Court officials released the records Friday after days of inquiry by several media outlets, including the Los Angeles Times and The Associated Press. Filed in November by an attorney seeking more than $107,000 in legal fees, the lawsuit was never entered into public records after Los Angeles Superior Court Judge Maureen Duffy-Lewis said she "inadvertently" sealed the entire court file.
The case was discovered by a City News Service reporter, who heard of it while covering an unrelated hearing but could not find related documents. Court spokesman Allan Parachini said it was "impossible" to determine whether any other cases involving celebrities or other litigants may remain outside public records in Los Angeles' Superior Court system.
The case was not unlike many contract disputes that are filed against celebrities in Los Angeles. William Jacobson sued the "Basic Instinct" actress and two film companies, Libertine Films, Inc. and Chaos Productions, Inc., for $107,000 in legal fees he claimed were unpaid, plus interest.
The matter was settled earlier this year for undisclosed terms. Stone publicist Paul Bloch said the actress had no comment Friday.
Records released Friday show that attorneys for both Stone and Jacobson intended to have the case kept from public scrutiny.
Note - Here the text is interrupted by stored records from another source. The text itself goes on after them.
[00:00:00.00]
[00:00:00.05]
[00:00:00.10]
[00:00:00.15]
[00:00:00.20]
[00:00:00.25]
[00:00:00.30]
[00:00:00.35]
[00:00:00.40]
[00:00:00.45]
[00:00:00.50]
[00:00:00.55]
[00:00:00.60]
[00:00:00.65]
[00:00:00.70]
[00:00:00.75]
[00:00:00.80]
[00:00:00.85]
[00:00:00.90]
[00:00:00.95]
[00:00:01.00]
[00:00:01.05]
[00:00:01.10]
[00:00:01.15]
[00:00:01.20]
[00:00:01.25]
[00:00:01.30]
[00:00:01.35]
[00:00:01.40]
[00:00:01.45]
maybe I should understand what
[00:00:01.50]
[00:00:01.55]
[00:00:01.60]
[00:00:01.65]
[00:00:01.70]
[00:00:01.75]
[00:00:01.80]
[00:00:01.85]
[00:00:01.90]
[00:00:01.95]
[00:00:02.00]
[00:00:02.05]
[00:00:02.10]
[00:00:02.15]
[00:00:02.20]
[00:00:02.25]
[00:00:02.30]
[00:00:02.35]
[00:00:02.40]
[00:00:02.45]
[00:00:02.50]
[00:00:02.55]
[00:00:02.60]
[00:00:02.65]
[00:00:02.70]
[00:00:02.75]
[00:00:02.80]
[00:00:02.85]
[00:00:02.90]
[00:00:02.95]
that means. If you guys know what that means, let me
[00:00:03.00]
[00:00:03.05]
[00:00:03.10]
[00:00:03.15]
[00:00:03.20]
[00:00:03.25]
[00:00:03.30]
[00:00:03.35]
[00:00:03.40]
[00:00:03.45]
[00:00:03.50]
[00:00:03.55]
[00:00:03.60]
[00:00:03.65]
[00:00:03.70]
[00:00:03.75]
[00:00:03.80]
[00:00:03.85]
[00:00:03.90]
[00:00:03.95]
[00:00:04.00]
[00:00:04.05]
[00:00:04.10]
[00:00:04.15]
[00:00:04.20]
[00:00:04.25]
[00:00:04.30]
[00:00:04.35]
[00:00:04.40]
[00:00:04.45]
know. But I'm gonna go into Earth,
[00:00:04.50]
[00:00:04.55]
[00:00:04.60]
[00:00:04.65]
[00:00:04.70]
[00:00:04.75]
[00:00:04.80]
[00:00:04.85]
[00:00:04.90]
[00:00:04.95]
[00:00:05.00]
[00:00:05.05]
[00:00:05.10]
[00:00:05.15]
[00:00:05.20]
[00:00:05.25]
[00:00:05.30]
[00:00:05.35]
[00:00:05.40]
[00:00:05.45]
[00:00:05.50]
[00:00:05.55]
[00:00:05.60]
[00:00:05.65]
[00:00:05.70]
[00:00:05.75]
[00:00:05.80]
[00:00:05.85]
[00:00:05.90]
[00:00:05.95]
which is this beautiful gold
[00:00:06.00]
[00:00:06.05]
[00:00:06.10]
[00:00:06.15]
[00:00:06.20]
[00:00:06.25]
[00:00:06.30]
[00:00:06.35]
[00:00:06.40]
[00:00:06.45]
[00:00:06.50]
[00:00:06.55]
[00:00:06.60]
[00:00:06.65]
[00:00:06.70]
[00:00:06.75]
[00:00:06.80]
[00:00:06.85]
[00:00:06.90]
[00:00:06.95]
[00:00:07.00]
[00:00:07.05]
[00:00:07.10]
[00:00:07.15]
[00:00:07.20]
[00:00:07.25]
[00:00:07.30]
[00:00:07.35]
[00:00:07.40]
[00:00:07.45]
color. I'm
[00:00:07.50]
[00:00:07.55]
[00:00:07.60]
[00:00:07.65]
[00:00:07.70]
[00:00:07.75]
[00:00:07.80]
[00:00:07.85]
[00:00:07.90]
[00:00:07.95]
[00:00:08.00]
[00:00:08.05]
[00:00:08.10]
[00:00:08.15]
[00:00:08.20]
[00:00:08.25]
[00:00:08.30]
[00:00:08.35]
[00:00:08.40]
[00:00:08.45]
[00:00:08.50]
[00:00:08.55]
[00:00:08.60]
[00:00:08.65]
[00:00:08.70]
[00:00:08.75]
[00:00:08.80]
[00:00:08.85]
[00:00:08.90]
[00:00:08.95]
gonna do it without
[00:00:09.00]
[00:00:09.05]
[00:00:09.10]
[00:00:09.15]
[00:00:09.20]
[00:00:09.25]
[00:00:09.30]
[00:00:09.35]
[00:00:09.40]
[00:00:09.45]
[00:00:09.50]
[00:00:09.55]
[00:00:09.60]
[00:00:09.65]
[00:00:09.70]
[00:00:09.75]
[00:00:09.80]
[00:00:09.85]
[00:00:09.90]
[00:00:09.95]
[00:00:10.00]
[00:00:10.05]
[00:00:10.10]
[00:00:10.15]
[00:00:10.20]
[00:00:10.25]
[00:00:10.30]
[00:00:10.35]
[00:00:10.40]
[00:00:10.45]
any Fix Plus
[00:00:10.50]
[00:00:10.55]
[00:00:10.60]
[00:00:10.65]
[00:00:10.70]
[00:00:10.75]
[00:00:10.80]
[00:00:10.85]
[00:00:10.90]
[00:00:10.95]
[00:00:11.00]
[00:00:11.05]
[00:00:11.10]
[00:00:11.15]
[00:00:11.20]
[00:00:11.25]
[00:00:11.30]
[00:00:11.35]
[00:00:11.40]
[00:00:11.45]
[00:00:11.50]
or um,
"The matters of this litigation are private in nature between parties and do not require public disclosure and would serve no useful purpose in being disclosed," Jacobson's attorney, David E. Bower, wrote in a November filing in support of sealing the case.
The filing noted that Stone's side refused to have a private court resolve the dispute. It was a point Duffy-Lewis raised to attorneys for Stone and Jacobson at a later court hearing.
"No court has the jurisdiction to summarily decide that they will seal records because it's painful or because it's embarrassing or because they just deem it to be private for the parties," Duffy-Lewis told Bower during a February hearing.
She said at one point it would be "more reasonable" to seal certain cases so that details don't appear in stories by the Los Angeles Times, People magazine, and celebrity gossip site TMZ. But Duffy-Lewis noted she didn't have that authority.
Yet a month later, she ended a hearing called to resolve the issue of whether the case could remain sealed before making a decision. It wasn't until this week _ after numerous inquiries from reporters and a meeting Friday that involved the court system's presiding judge _ that the records were finally opened.
Open records advocates say the use of secret court dockets is a growing problem.
"No. 1 _ the use of this is increasing," said Lucy Dalglish, executive director of The Reporters Committee for the Freedom of the Press, a nonprofit group based in Arlington, Va., that is funded through donations and sales of its reports. "No. 2 _ It is illegal."
She said secret cases are becoming common in the federal justice system, but often involves criminal matters.
"What on Earth could possibly be the justification for sealing a run-of-the-mill civil lawsuit?" Dalglish said. "The folks who are rich and powerful don't want to abide by the same rules the rest of us do."